Another madman with a gun: But in a new Congress, there's room for hope

The latest mass shooting is horrifying, but the midterms show there might be a real shift in the gun debate

By Amanda Marcotte

Senior Writer

Published November 9, 2018 8:00AM (EST)

People comfort each other as they stand near the scene Thursday, Nov. 8, 2018, in Thousand Oaks, Calif., where a gunman opened fire Wednesday inside a country dance bar crowded with hundreds of people on "college night," wounding multiple people including a deputy who rushed to the scene. (AP/Mark J. Terrill)
People comfort each other as they stand near the scene Thursday, Nov. 8, 2018, in Thousand Oaks, Calif., where a gunman opened fire Wednesday inside a country dance bar crowded with hundreds of people on "college night," wounding multiple people including a deputy who rushed to the scene. (AP/Mark J. Terrill)

With the typically bonkers news cycle going on — Donald Trump firing Attorney General Jeff Sessions, the ongoing midterm election results, a blatantly false controversy involving CNN reporter Jim Acosta — there's a real chance that the latest mass murder, of 12 people at a country music bar in Southern California, will barely register as a blip in the media cycle. Americans have become numb to these mass shootings. We've become numb to being told we're numb to them. They often seem to register emotionally only if they touch on some other hot-button topic, such as the way the Pittsburgh synagogue shooter was motivated by Trump's lies about a refugee caravan in Mexico.

But while our capacity for alarm has been deadened on an emotional level, there's good reason to believe that the public is not simply shrugging off this nonstop horror show. One of the more promising trends of the midterm elections is the indication that the public is moving toward supporting stricter gun safety regulations. Politicians used to shake in their boots at the possibility of being called a "gun grabber," but nowadays, the issue of gun control is a winner, even in traditionally conservative places.
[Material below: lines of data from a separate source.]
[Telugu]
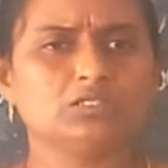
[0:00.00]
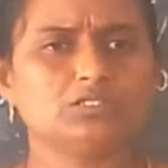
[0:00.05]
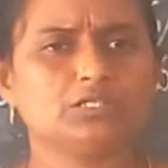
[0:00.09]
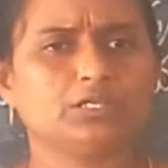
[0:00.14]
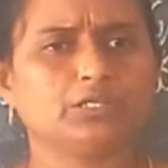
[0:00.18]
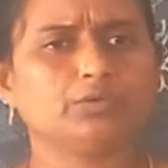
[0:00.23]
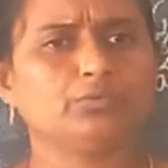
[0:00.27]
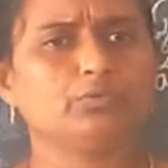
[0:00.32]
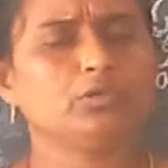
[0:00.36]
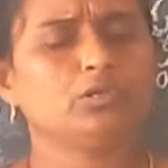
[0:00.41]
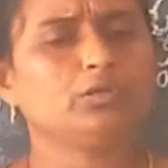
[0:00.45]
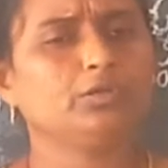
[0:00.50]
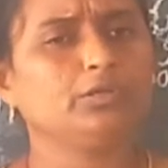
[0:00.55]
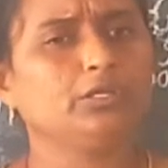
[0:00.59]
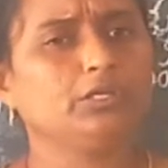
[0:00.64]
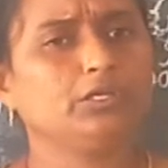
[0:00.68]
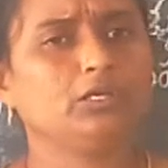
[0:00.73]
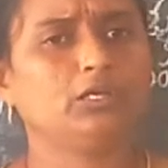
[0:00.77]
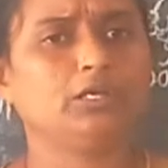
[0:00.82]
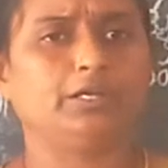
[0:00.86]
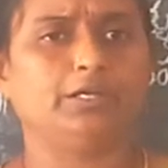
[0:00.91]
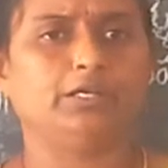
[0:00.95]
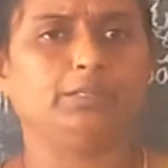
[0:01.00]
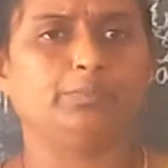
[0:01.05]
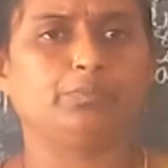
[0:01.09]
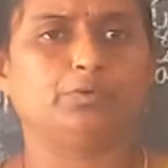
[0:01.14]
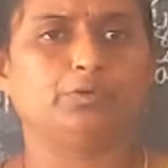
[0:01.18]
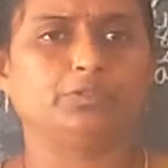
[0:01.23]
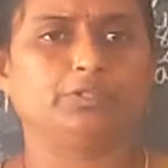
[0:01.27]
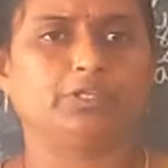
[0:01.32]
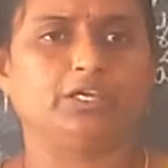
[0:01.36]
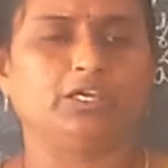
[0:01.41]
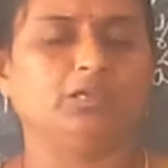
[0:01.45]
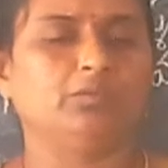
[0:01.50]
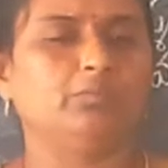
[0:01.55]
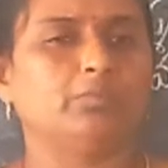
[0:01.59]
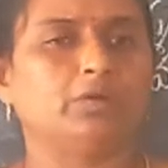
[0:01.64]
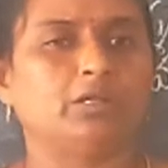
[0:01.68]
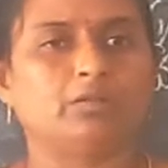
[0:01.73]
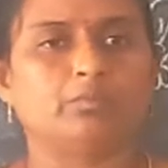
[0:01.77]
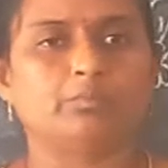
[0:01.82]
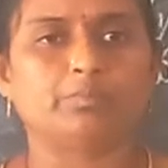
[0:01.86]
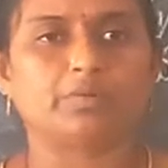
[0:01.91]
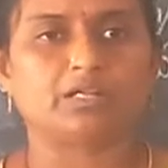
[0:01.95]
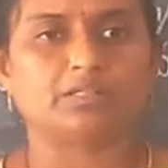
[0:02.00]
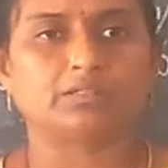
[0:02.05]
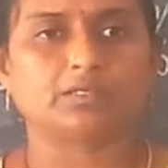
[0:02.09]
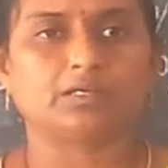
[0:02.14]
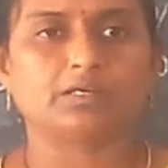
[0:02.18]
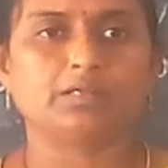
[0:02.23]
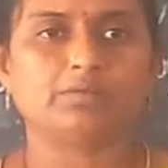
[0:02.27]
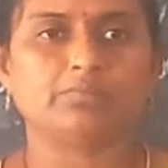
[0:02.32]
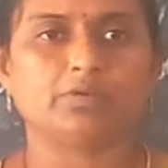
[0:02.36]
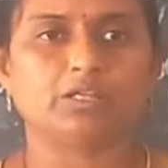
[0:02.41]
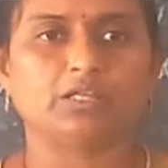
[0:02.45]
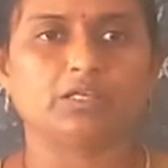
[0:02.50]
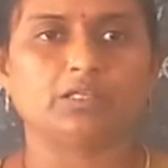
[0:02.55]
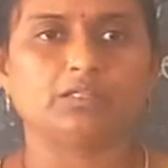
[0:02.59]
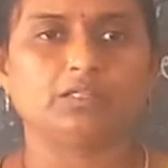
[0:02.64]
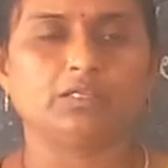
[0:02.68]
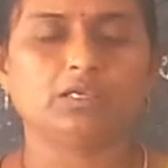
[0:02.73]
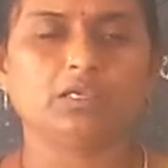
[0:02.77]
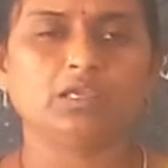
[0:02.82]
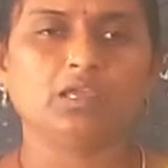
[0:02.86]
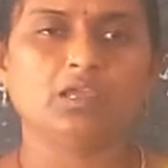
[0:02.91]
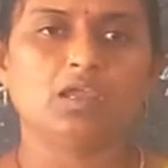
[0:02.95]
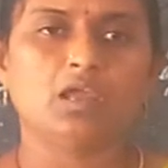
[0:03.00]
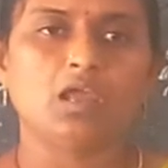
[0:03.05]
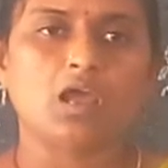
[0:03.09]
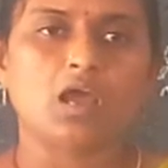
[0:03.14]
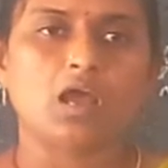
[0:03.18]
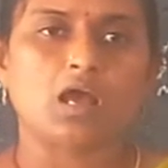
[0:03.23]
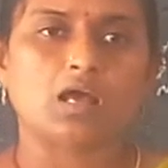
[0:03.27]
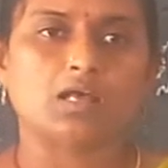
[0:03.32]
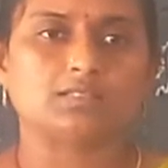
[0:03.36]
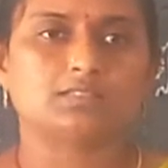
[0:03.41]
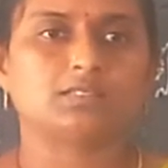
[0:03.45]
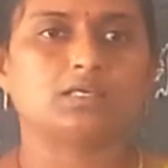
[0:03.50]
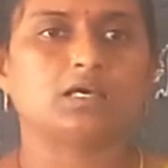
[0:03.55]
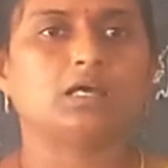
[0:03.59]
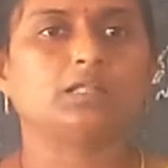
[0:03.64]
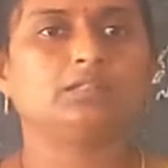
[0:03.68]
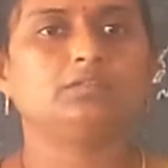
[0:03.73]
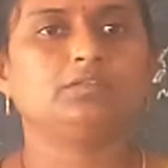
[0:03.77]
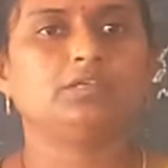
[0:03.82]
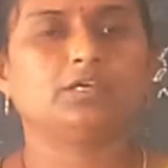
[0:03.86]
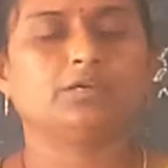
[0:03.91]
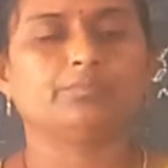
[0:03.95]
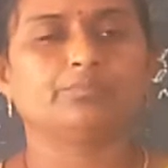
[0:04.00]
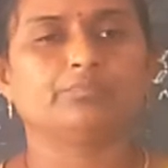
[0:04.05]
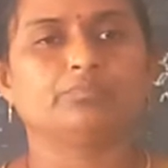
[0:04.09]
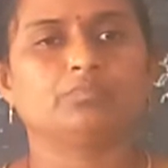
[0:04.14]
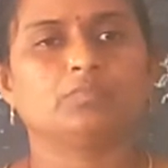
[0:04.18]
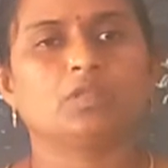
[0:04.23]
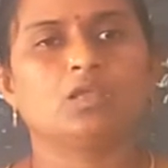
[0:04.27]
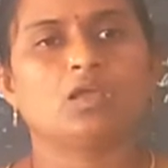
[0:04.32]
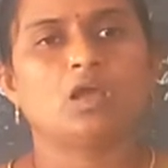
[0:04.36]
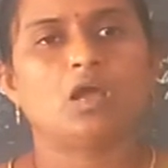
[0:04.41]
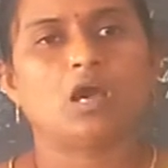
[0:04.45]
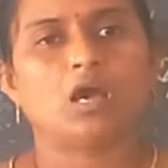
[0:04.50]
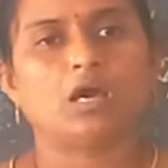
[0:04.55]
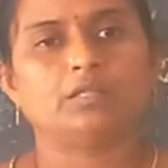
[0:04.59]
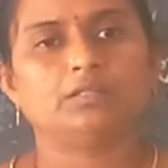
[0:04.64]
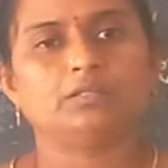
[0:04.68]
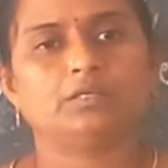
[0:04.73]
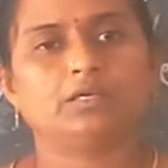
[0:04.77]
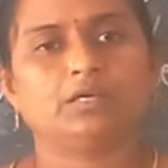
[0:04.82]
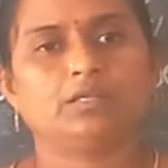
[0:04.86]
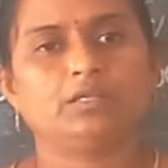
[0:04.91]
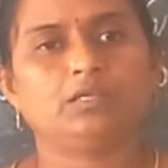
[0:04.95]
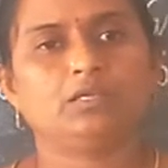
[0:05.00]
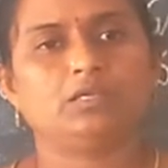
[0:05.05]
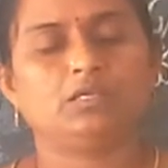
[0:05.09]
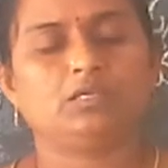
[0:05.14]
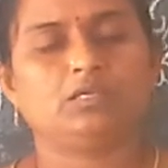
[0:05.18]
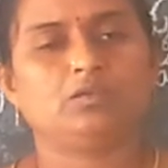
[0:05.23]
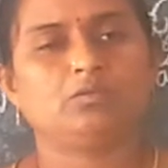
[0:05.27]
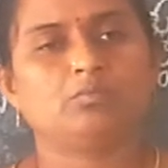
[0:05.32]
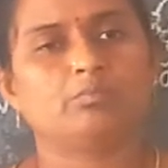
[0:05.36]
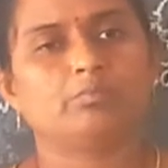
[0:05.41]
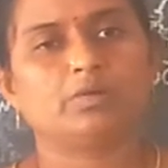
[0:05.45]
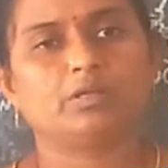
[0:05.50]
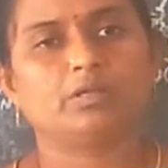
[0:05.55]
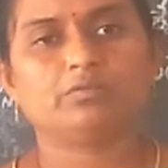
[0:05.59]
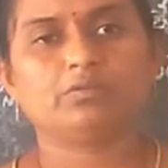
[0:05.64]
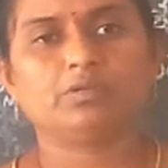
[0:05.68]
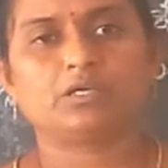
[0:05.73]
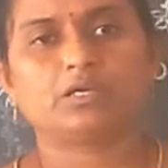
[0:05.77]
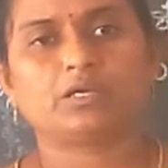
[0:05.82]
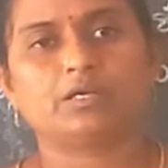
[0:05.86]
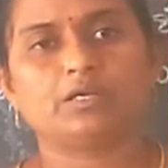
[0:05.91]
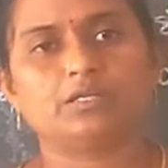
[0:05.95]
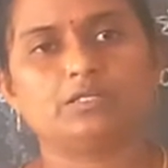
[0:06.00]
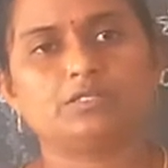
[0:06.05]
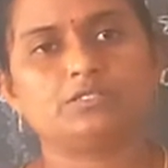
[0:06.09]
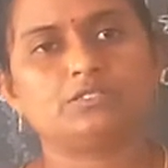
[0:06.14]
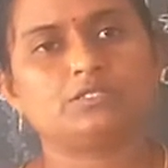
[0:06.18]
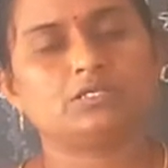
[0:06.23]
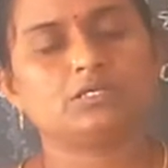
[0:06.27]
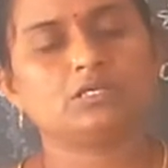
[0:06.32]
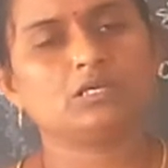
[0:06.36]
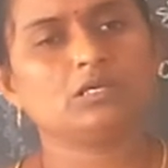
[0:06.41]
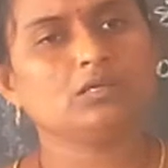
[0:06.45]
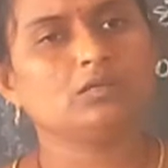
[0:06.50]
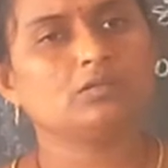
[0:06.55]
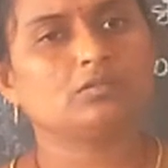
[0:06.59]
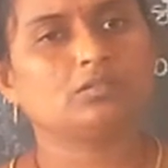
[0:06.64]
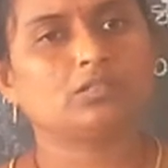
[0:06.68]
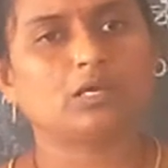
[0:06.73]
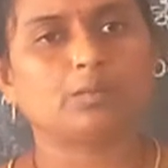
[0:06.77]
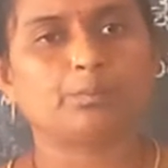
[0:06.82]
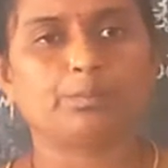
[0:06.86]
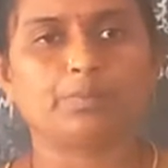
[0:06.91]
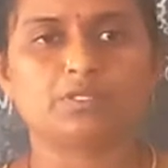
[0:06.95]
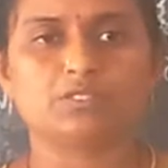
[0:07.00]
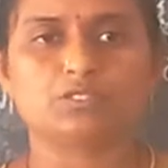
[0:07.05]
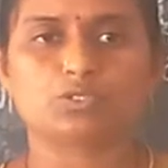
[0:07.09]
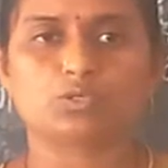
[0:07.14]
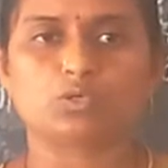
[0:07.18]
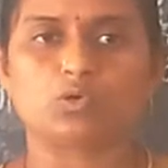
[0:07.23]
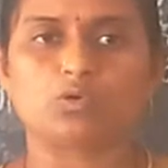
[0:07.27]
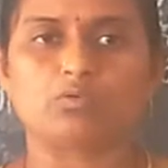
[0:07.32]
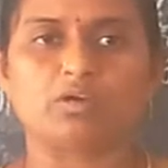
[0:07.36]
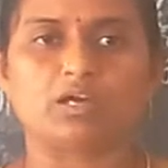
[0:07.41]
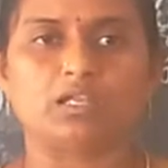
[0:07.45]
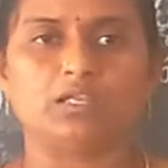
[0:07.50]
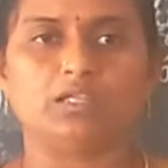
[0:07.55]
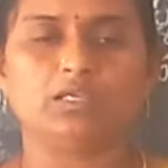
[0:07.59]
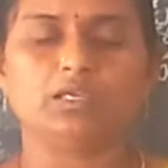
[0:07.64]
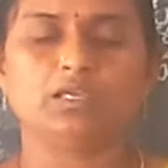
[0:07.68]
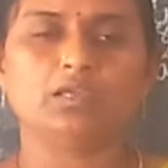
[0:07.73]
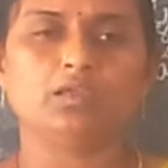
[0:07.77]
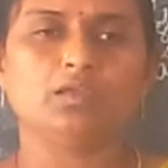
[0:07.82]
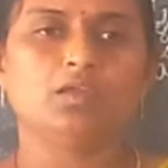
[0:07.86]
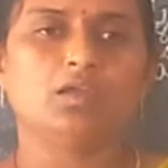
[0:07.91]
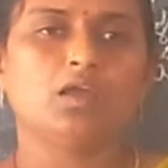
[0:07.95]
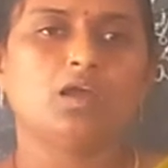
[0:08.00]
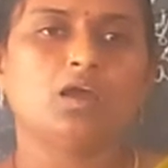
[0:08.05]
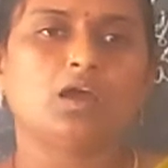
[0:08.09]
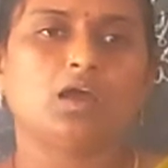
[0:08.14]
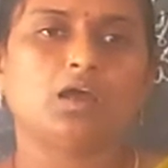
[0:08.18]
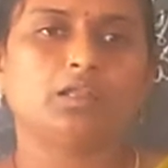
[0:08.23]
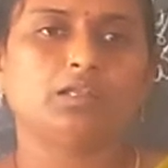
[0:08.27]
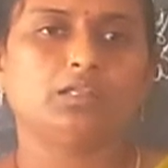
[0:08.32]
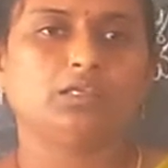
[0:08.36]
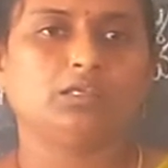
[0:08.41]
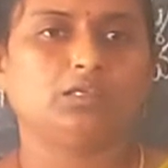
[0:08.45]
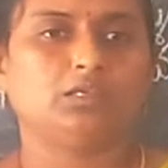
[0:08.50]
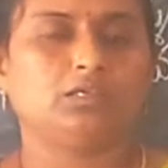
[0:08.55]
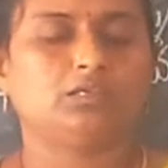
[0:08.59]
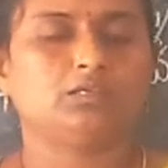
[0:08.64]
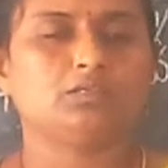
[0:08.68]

చెరువులో నీళ్లు ఎండిపోతే మనం బ్రతకడం అనేది అసాధ్యం అందుకని మనం ఇక్కడి నుంచి తప్పించుకోవాలి అని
Thursday morning, Republican Rep. Karen Handel of Georgia's 6th congressional district conceded defeat to her Democratic challenger, Lucy McBath, after an extremely tight election. (That's the suburban Atlanta district that drew national attention last year for the special election in which Handel defeated Democrat Jon Ossoff.) This race was a notable one for many reasons, as the district has been a focal point over the debate of whether once deep-red districts in the suburbs are shifting to the left.

McBath rose to prominence as a gun safety advocate after her son, Jordan Davis, was murdered in a Florida parking lot by a white man who took issue with Davis and his friends playing music in their car. She has been out front as a prominent member of Moms Demand Action for Gun Sense in America and rolled her work as a gun safety advocate into her campaign for Congress. By no means is McBath a single-issue candidate, but she was still heavily defined by this issue in the eyes of voters.

But even though her district is still relatively conservative (and mostly white), McBath was able to win as an outspoken opponent of overly loose gun laws. McBath was able to win while being outspoken on an issue that Ossoff, the 2017 special-election candidate, had carefully avoided. That suggests a major shift in the politics of this issue: Supporting gun control may not be a third rail for red state Democrats anymore. It may even, in some contexts, help push them to victory, thanks to suburban women who are sick of fearing that their kids are in danger of random murder by some angry, unhinged man — which is, after all, an experience that McBath has personally endured.

This isn't just about one district, however. As the Daily Bulletin at gun research site The Trace explained, "Democrats earning F ratings from the NRA for their views on gun laws prevailed not only in increasingly blue swing states like Virginia, Nevada, Wisconsin, and Colorado, but also in conservative strongholds like South Carolina and Kansas," demonstrating that the "old logic of Democratic campaign strategists" who said raising the gun issue in competitive districts was suicidal was simply not true in this election.

In addition, voters in Washington state voted overwhelmingly for a gun control ballot initiative, which received more votes than the state's popular Democratic governor, Maria Cantwell, won in her successful re-election campaign.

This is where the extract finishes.